In an experiment, n coins are tossed, with each one showing up heads with probability p independently of the others. Each of the coins which shows up heads is then tossed again. What is the probability of observing 5 heads in the second round of tosses, if we toss 15 coins in the first round and p = 0.4?
(Hint: First find the mass function of the number of heads observed in the second round.)

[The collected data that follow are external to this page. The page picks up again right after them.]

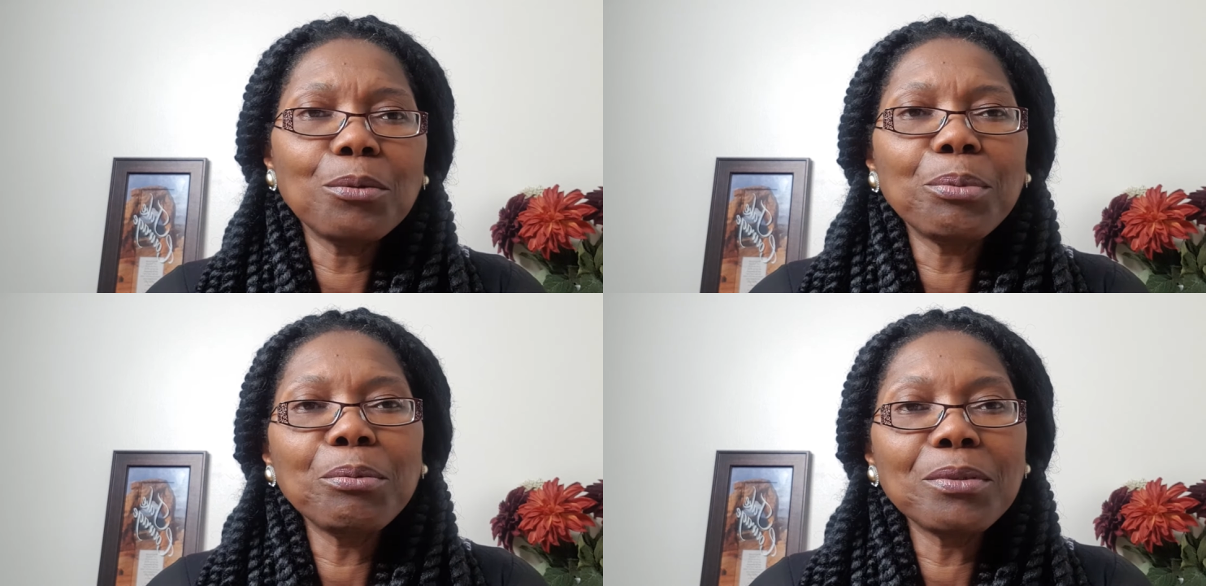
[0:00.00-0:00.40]

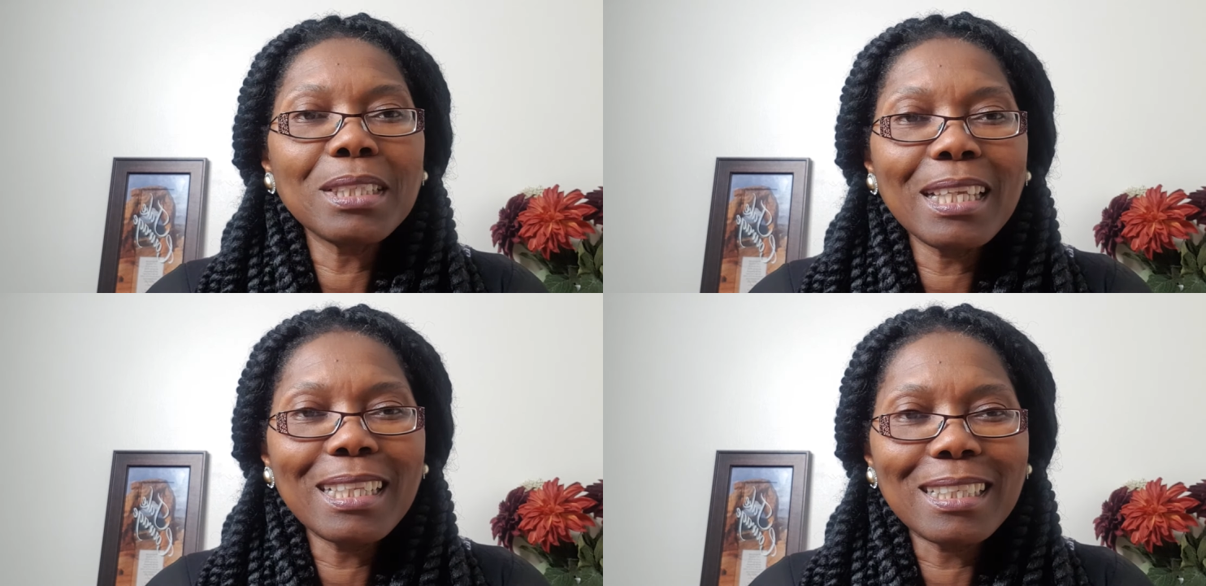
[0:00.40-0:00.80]
People
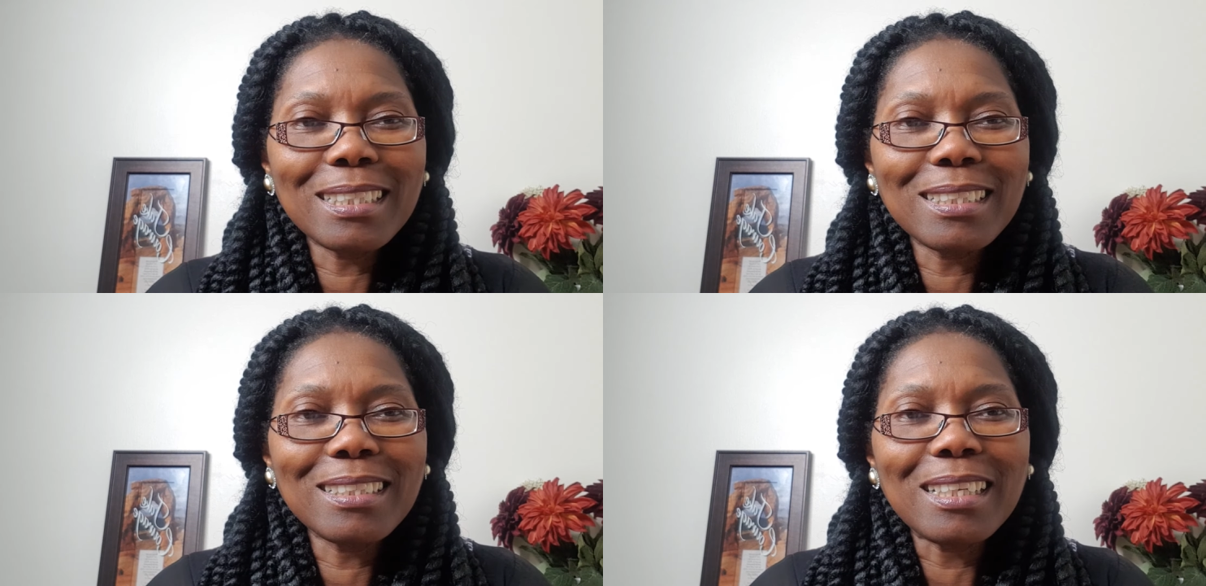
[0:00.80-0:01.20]
say that,
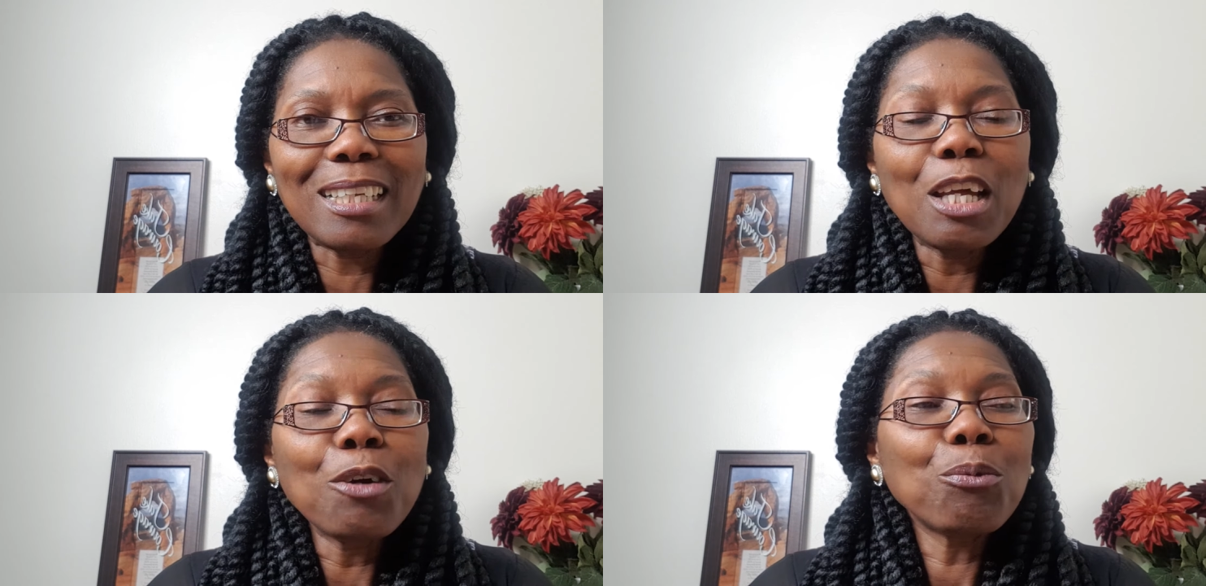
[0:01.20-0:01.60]
isn't
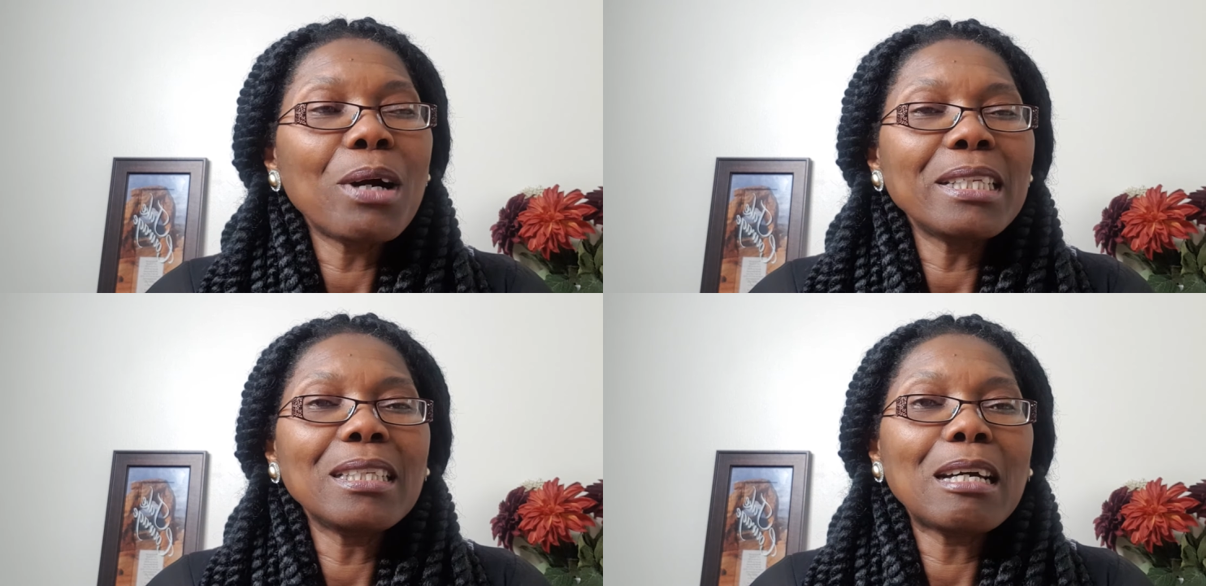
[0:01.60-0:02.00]
it?
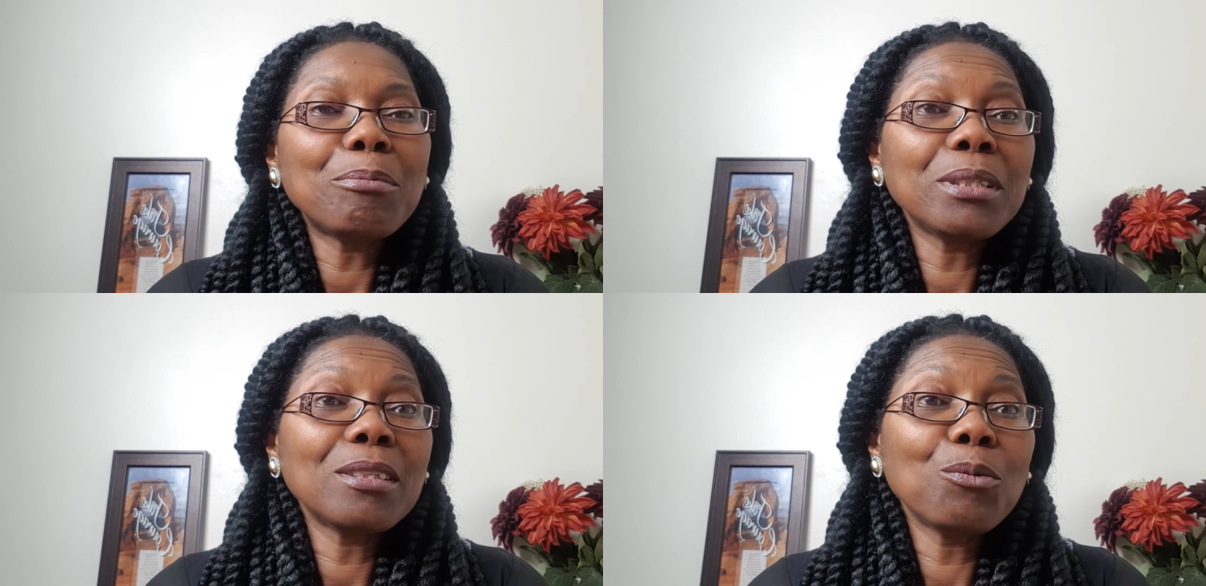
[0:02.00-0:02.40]
Why didn't that
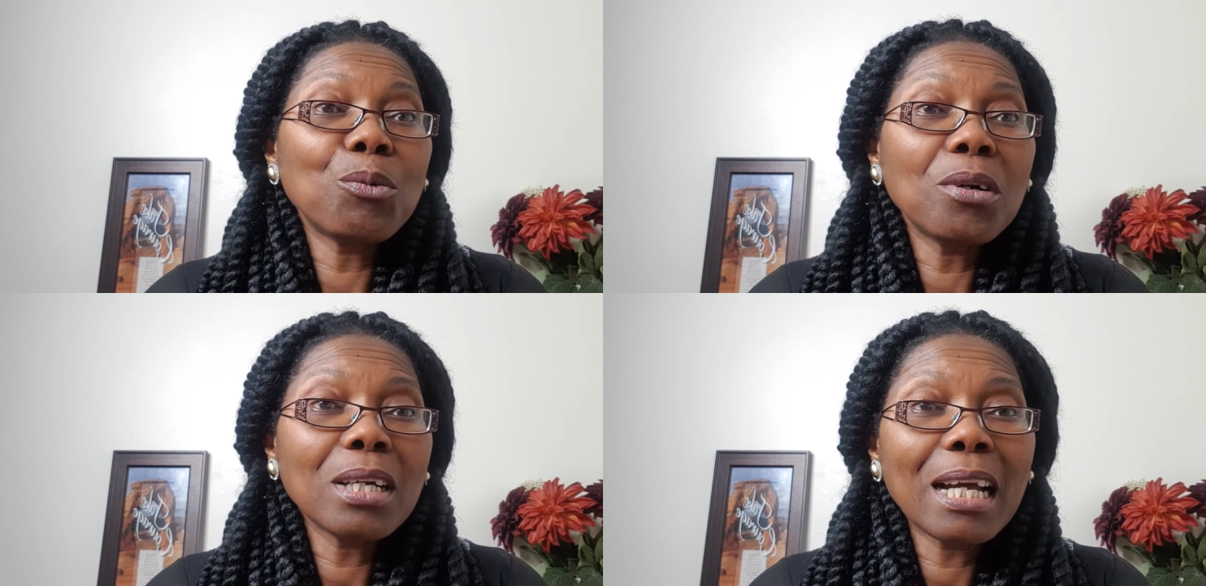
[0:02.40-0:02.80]
person
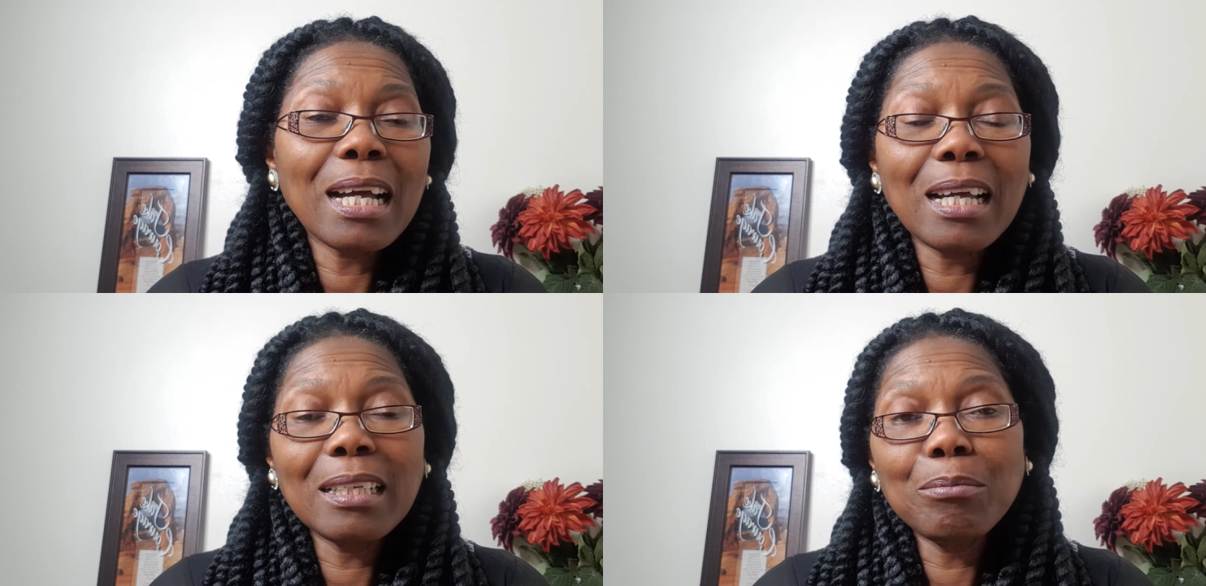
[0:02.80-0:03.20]
work
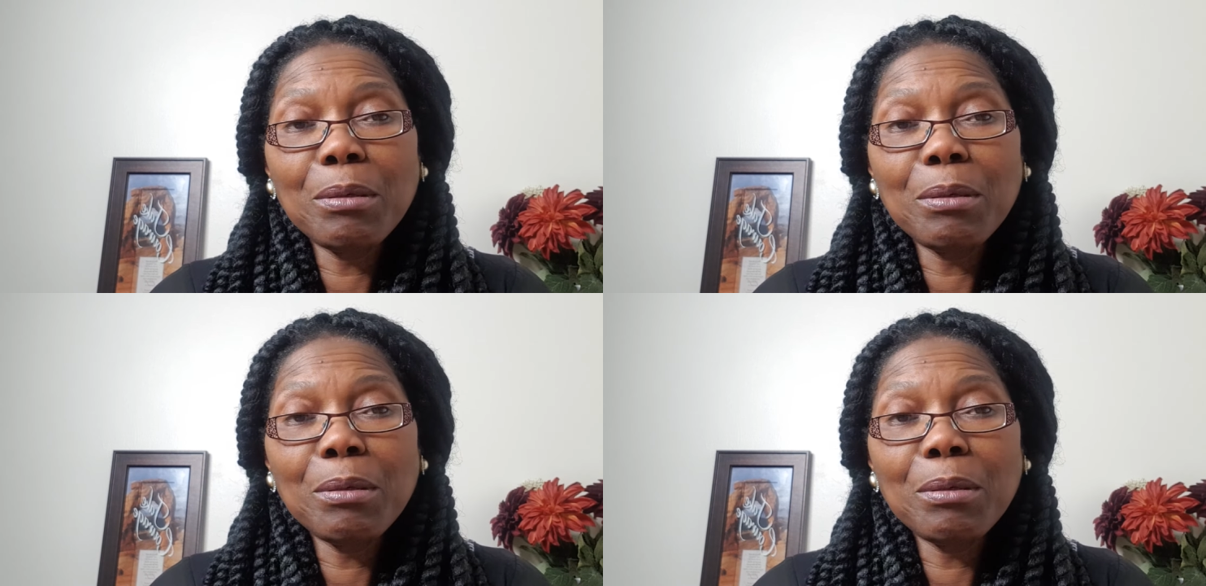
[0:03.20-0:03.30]
hard?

While solving this question i calculated the all the scenario where i get heads > 5 in first toss and then I solved for 5 heads in first round of toss and then i multiplied it with the probability of getting 5 heads in the second round in each of the scenario
eg :
Case 1 : 1st toss (5H,10T) 2nd toss (5H,0T) = 15C5*(0.4^5)*(0.6^10) * 5C0*(0.4^5)(0.6^0)

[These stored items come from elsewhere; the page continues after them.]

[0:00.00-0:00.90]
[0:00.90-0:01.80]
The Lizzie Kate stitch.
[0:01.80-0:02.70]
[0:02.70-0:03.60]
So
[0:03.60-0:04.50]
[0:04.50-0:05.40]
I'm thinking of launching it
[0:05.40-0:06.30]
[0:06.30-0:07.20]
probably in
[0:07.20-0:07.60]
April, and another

Case 2 : 1st toss (6H,9T) 2nd toss (5H,1T) = 15C6*(0.4^6)*(0.6^9) * 6C5*(0.4^5)(0.6^1)
Case 3 :1st toss (7H,8T) 2nd toss (5H,2T) = 15C7*(0.4^7)*(.6^8) * 7C5*(0.4^5)(0.6^2)
Similarly i exhausted all the cases till
Case 11 : 1st toss (15H,0T) 2nd toss (5H,10T) = 15C15*(0.4^15)*(.6^0) * 15C5*(.4^5)(.6^10)

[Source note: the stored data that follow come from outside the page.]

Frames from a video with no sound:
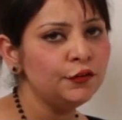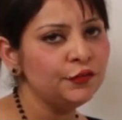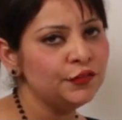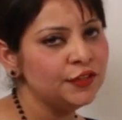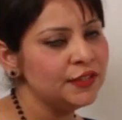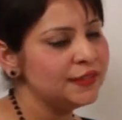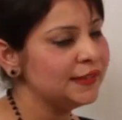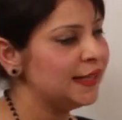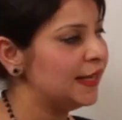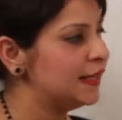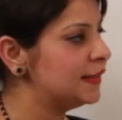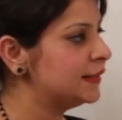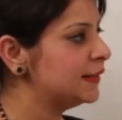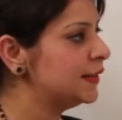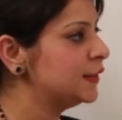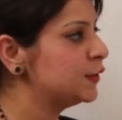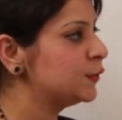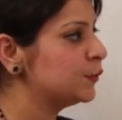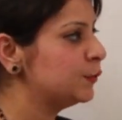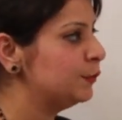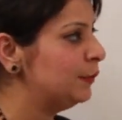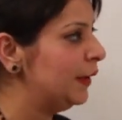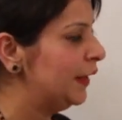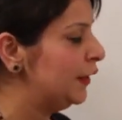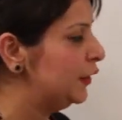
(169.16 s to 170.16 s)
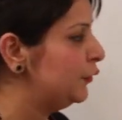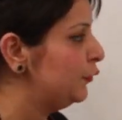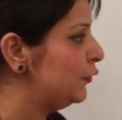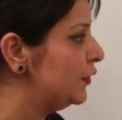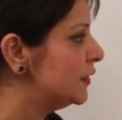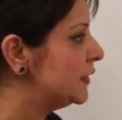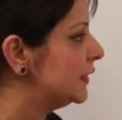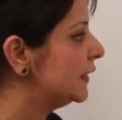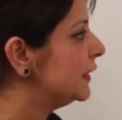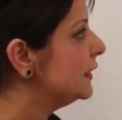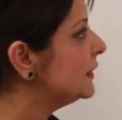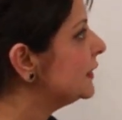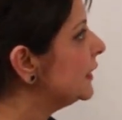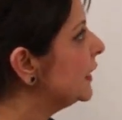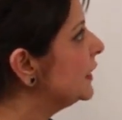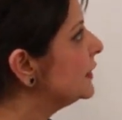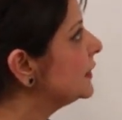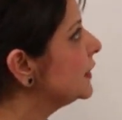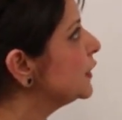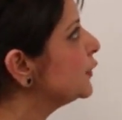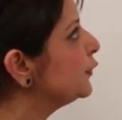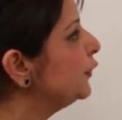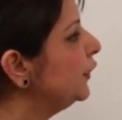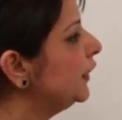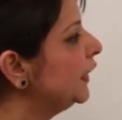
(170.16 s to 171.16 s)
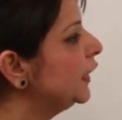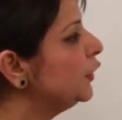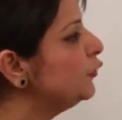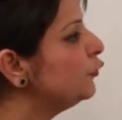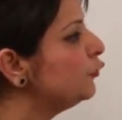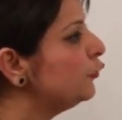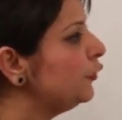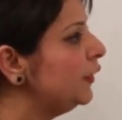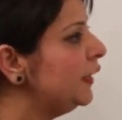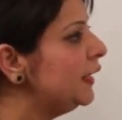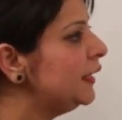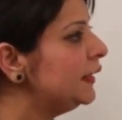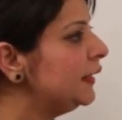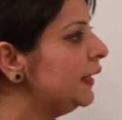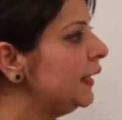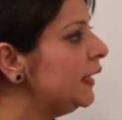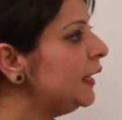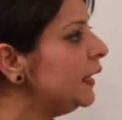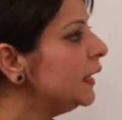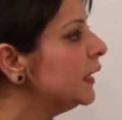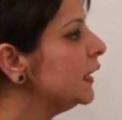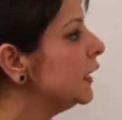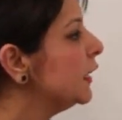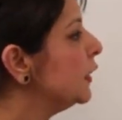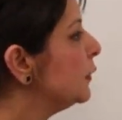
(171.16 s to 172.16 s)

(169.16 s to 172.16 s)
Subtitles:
of the senses. By the physical senses we can feel the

then i calculated the mass function as $
\sum_{n=5}^{15} (15Cn*nC5*(0.4^{n+5} * 0.6^{10}))$
Am i doing it the right way or is there any simpler way to do so?
Doing Probability after 4 years. So i m a bit rusty
Thanks in advance
Best Answer
You set up your calculation well, but it is a little lengthy. There is a quicker way.
The coins that did not land heads in the first round will feel bad about being left out of the second round. So let's change the game a little, and toss the first coin twice, and the second, and the third, and so on. The probability a coin lands Head then Head is $(0.4)^2$, so the probability this happens $5$ times is $\binom{15}{5}((0.4)^2)^5(1-(0.4)^2)^{10}$.
Let random variable $X$ be the number of heads in the second round. You can find the distribution of $X$, that is, $\Pr(X=k)$, in the same way.